● THE INPUT
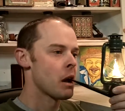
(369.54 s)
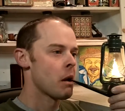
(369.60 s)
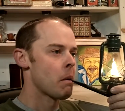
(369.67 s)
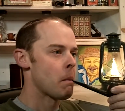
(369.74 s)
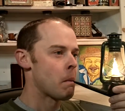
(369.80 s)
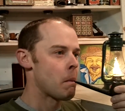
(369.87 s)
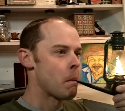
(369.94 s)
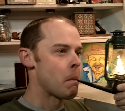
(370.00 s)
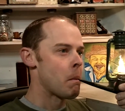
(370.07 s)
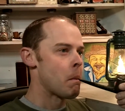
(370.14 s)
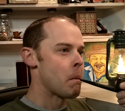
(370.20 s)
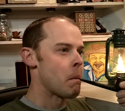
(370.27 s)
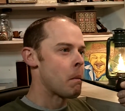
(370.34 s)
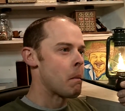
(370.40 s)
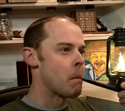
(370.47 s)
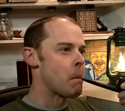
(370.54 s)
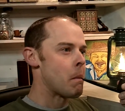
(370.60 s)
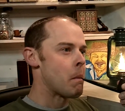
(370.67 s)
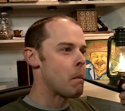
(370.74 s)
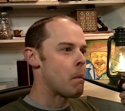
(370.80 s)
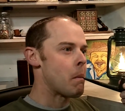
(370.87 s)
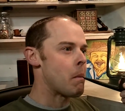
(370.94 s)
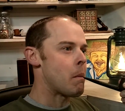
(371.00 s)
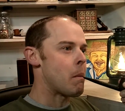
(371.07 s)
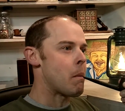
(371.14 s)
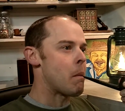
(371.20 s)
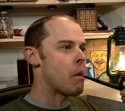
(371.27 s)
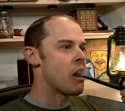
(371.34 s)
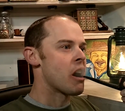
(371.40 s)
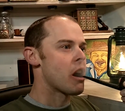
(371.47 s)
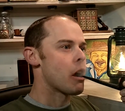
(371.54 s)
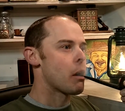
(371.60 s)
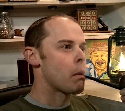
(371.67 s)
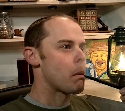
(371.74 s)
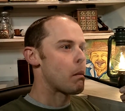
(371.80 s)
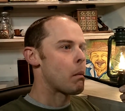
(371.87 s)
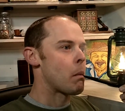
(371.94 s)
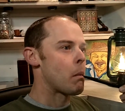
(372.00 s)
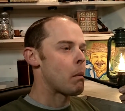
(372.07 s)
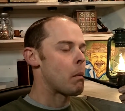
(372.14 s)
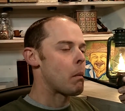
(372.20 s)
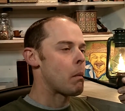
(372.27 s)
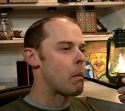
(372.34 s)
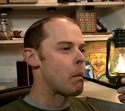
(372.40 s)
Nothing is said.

● ASSIGNED TASK
Please give back all the records above word for word, with no pictures included.

● OUTPUT OF THE TASK
(369.54 s)
(369.60 s)
(369.67 s)
(369.74 s)
(369.80 s)
(369.87 s)
(369.94 s)
(370.00 s)
(370.07 s)
(370.14 s)
(370.20 s)
(370.27 s)
(370.34 s)
(370.40 s)
(370.47 s)
(370.54 s)
(370.60 s)
(370.67 s)
(370.74 s)
(370.80 s)
(370.87 s)
(370.94 s)
(371.00 s)
(371.07 s)
(371.14 s)
(371.20 s)
(371.27 s)
(371.34 s)
(371.40 s)
(371.47 s)
(371.54 s)
(371.60 s)
(371.67 s)
(371.74 s)
(371.80 s)
(371.87 s)
(371.94 s)
(372.00 s)
(372.07 s)
(372.14 s)
(372.20 s)
(372.27 s)
(372.34 s)
(372.40 s)
Nothing is said.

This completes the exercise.